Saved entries

________________________

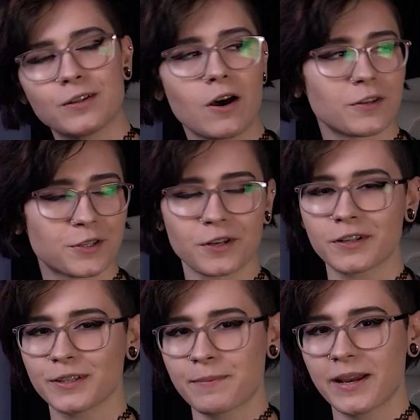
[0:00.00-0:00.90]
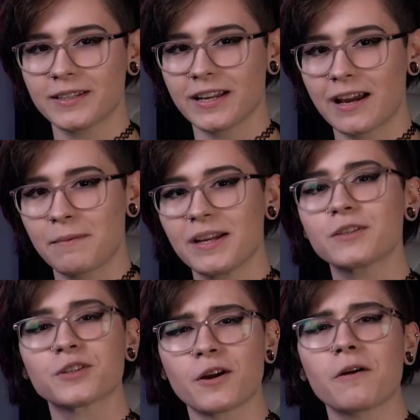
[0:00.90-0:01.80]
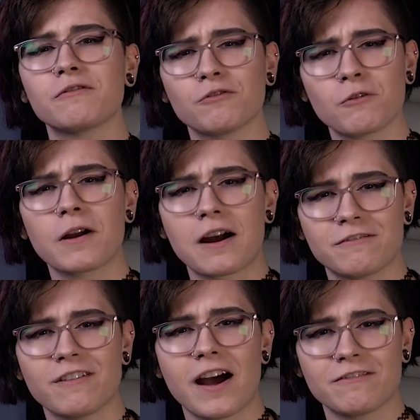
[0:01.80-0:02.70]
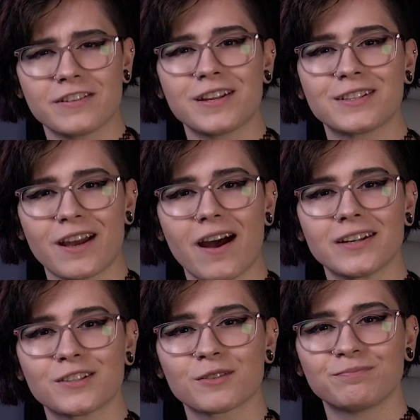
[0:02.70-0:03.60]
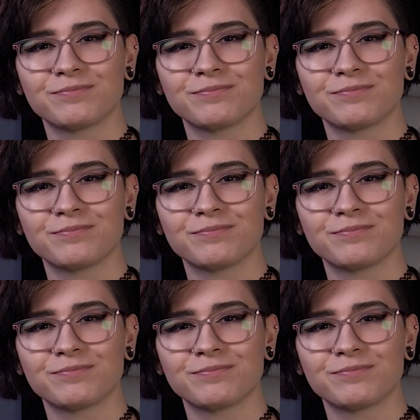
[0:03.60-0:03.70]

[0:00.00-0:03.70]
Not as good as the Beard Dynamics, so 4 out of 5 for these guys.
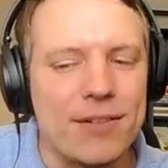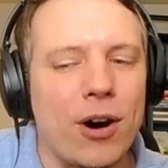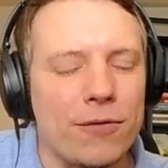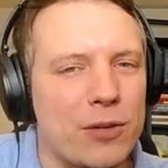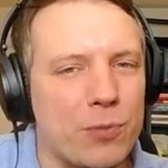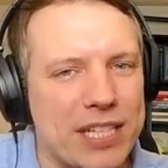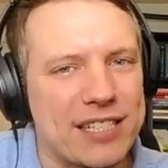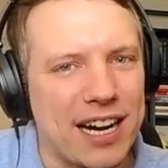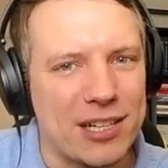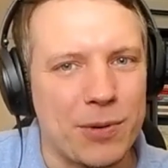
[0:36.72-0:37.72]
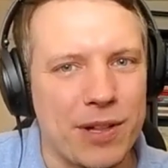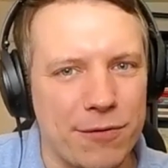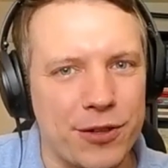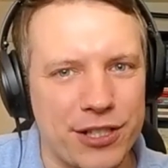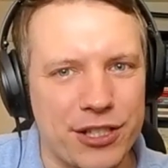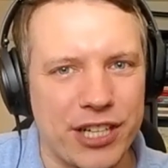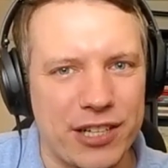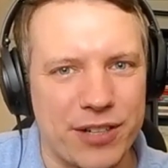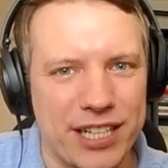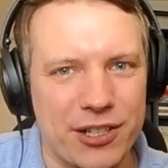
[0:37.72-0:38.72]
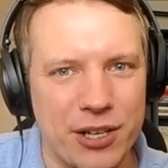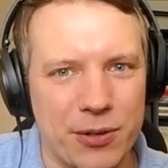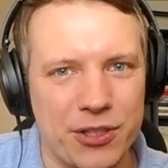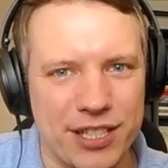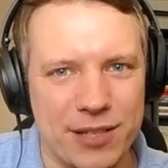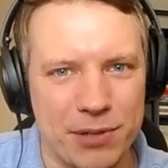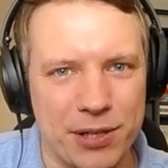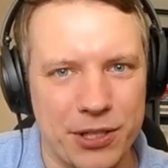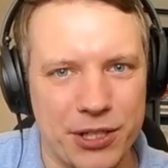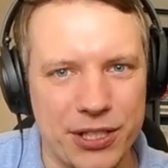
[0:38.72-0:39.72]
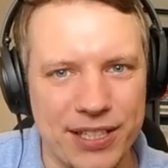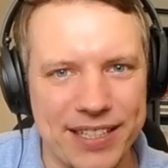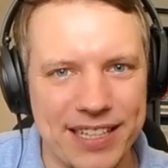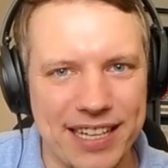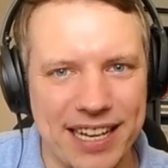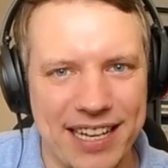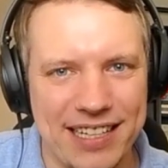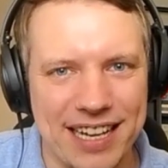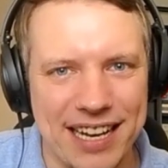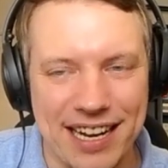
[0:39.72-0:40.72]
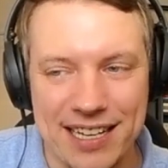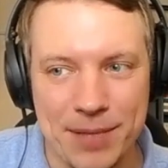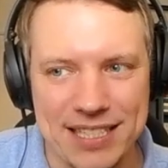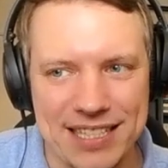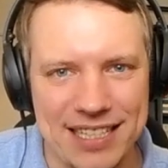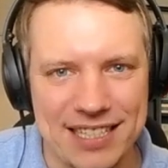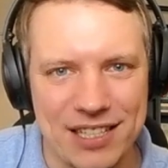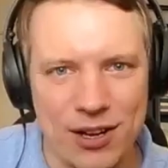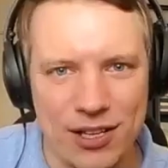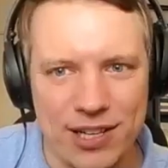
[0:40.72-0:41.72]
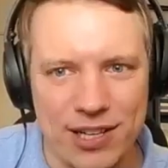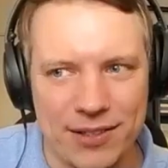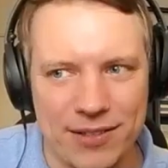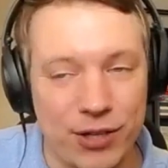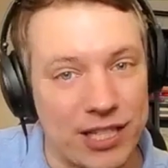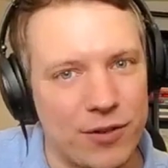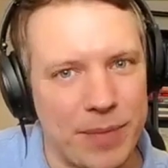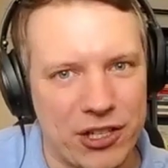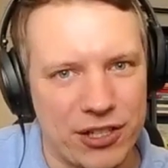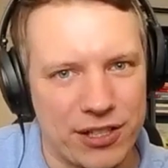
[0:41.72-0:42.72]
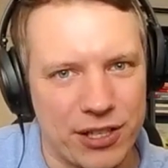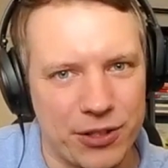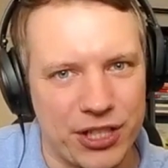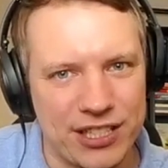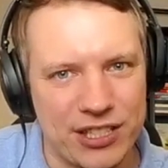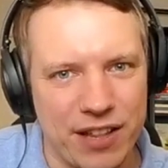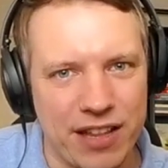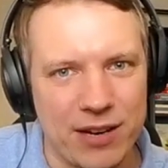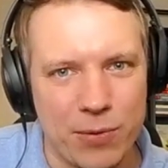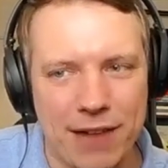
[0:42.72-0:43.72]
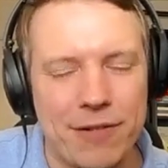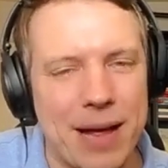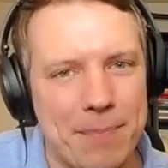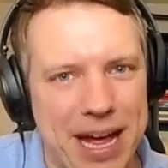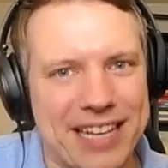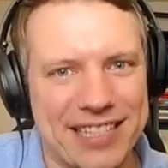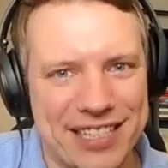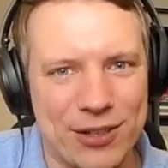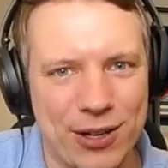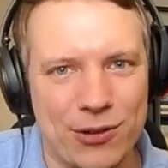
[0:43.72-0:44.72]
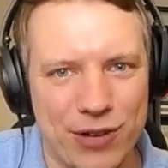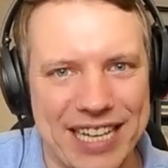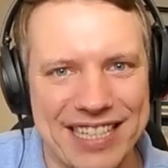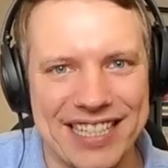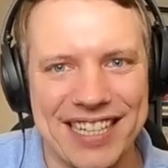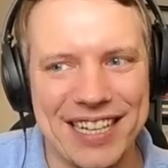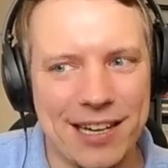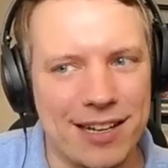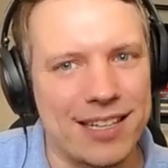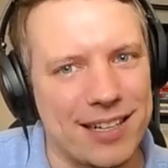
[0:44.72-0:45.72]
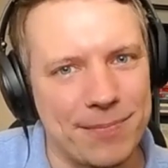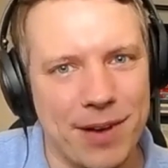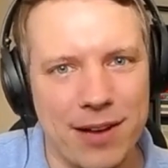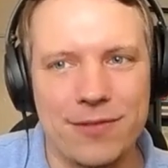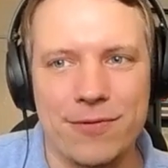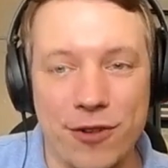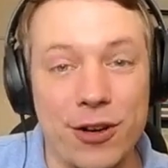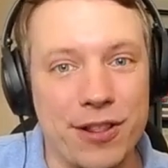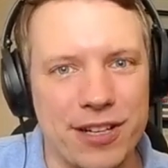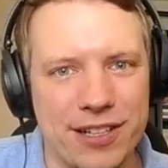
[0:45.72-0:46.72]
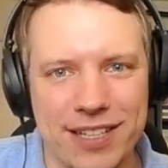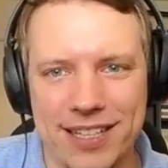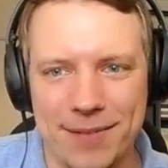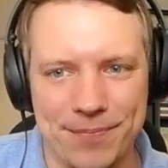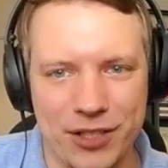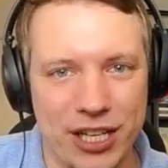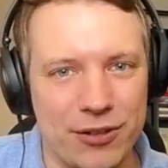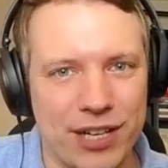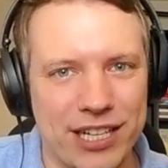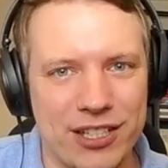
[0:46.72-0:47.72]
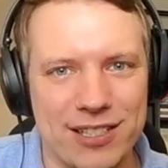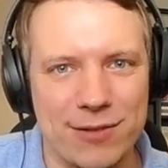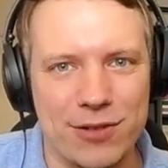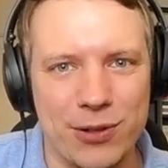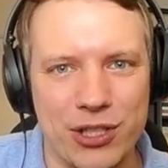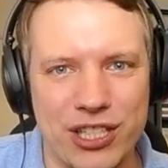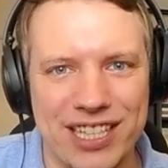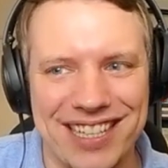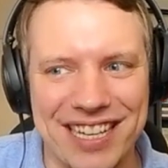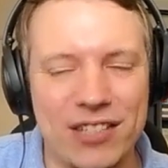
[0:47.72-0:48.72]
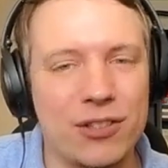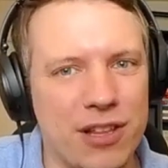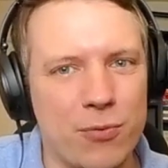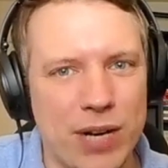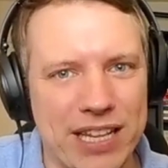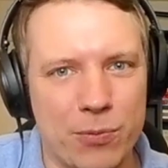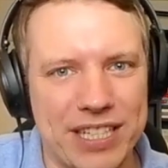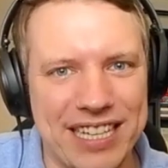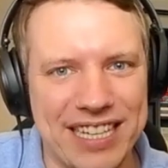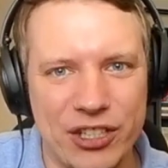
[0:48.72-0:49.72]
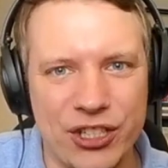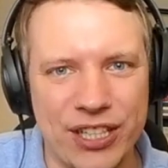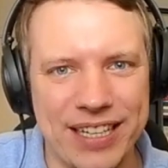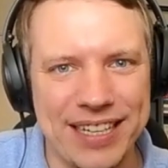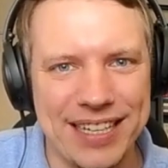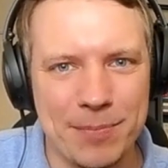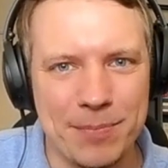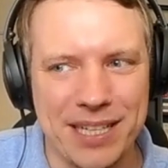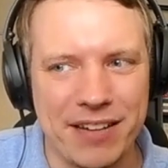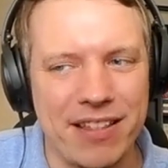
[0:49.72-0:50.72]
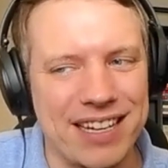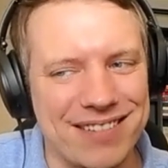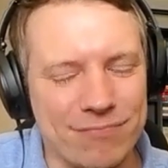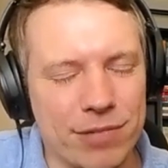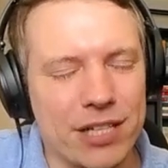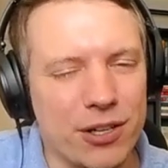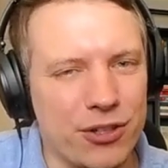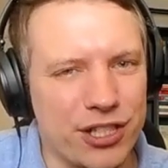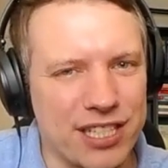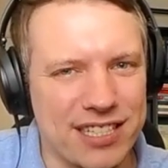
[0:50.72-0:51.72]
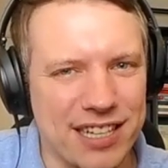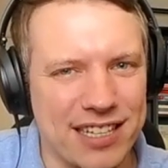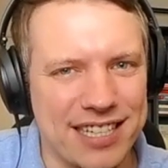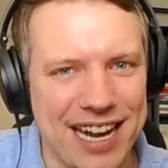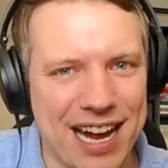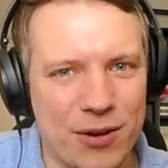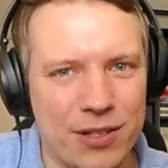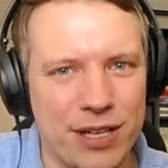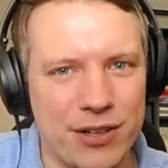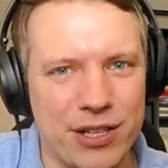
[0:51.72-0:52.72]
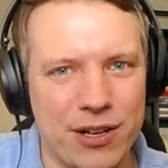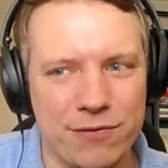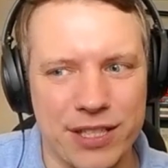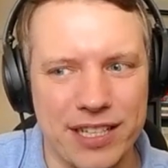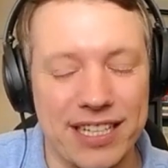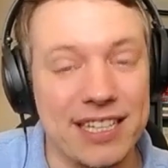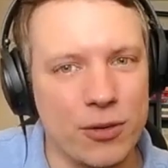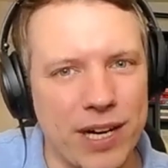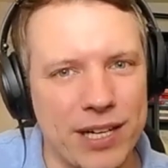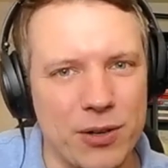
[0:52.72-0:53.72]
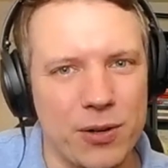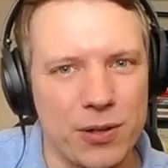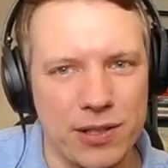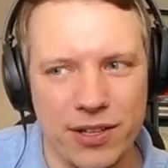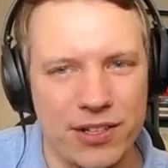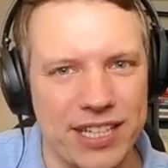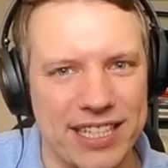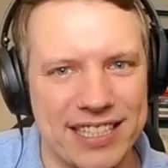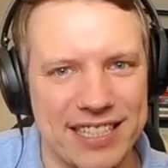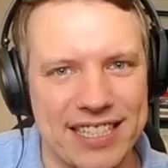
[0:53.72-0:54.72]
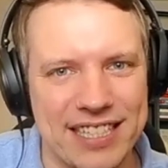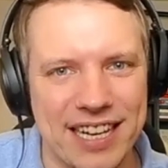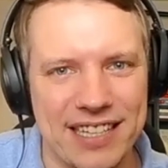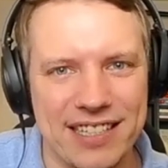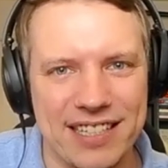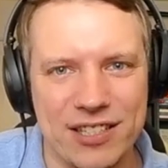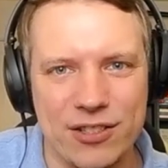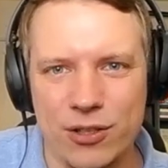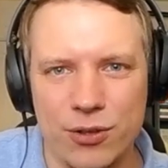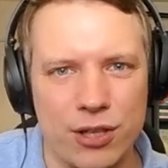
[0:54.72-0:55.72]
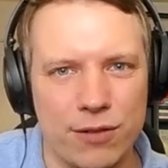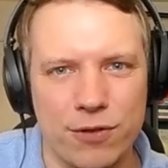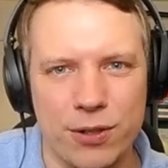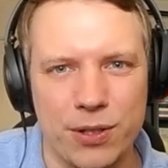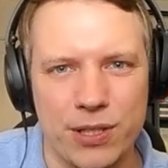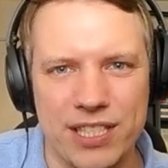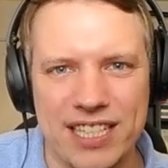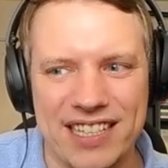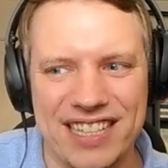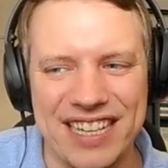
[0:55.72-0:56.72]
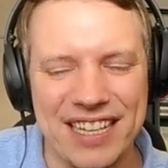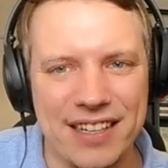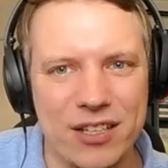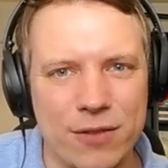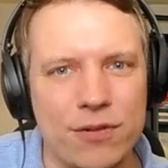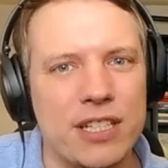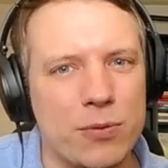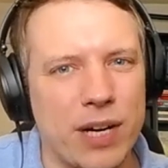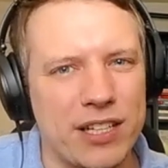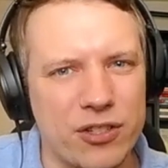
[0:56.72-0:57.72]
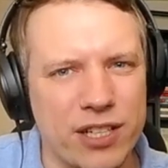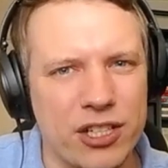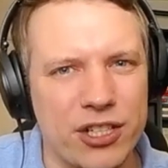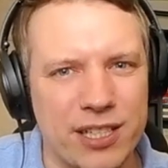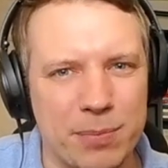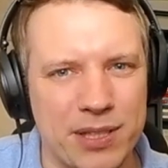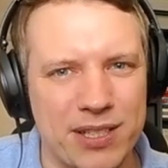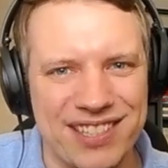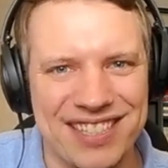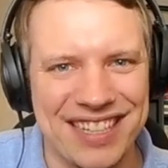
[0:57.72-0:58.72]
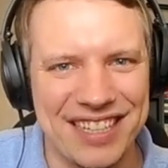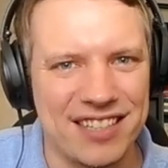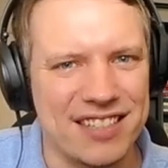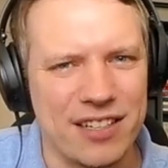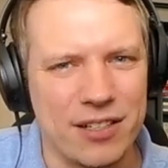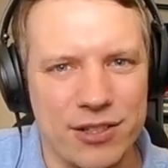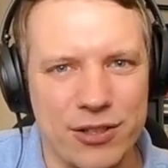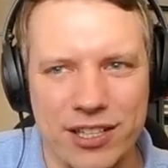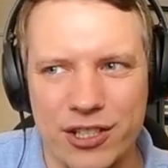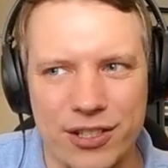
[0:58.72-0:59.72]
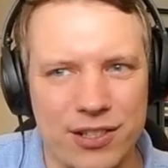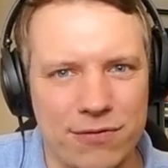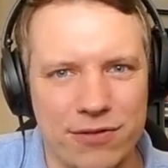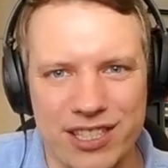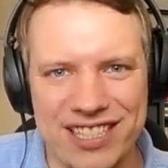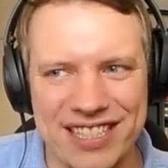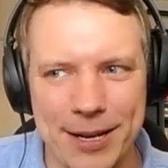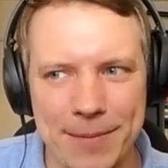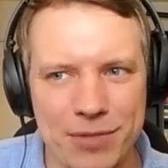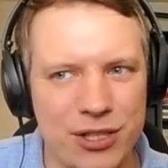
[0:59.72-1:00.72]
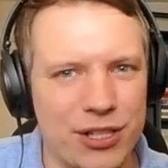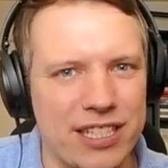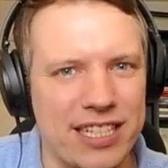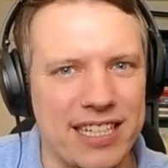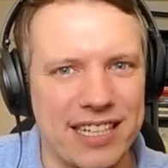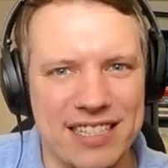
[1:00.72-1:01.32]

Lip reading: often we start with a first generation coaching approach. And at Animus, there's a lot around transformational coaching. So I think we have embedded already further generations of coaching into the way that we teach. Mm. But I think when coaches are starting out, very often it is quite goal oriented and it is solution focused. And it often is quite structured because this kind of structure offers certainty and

________________________

- _Assignment_
For every entry above, please output the text exactly and leave any picture behind.

- _The answer_
[0:00.00-0:00.90]
[0:00.90-0:01.80]
[0:01.80-0:02.70]
[0:02.70-0:03.60]
[0:03.60-0:03.70]

[0:00.00-0:03.70]
Not as good as the Beard Dynamics, so 4 out of 5 for these guys.
[0:36.72-0:37.72]
[0:37.72-0:38.72]
[0:38.72-0:39.72]
[0:39.72-0:40.72]
[0:40.72-0:41.72]
[0:41.72-0:42.72]
[0:42.72-0:43.72]
[0:43.72-0:44.72]
[0:44.72-0:45.72]
[0:45.72-0:46.72]
[0:46.72-0:47.72]
[0:47.72-0:48.72]
[0:48.72-0:49.72]
[0:49.72-0:50.72]
[0:50.72-0:51.72]
[0:51.72-0:52.72]
[0:52.72-0:53.72]
[0:53.72-0:54.72]
[0:54.72-0:55.72]
[0:55.72-0:56.72]
[0:56.72-0:57.72]
[0:57.72-0:58.72]
[0:58.72-0:59.72]
[0:59.72-1:00.72]
[1:00.72-1:01.32]

Lip reading: often we start with a first generation coaching approach. And at Animus, there's a lot around transformational coaching. So I think we have embedded already further generations of coaching into the way that we teach. Mm. But I think when coaches are starting out, very often it is quite goal oriented and it is solution focused. And it often is quite structured because this kind of structure offers certainty and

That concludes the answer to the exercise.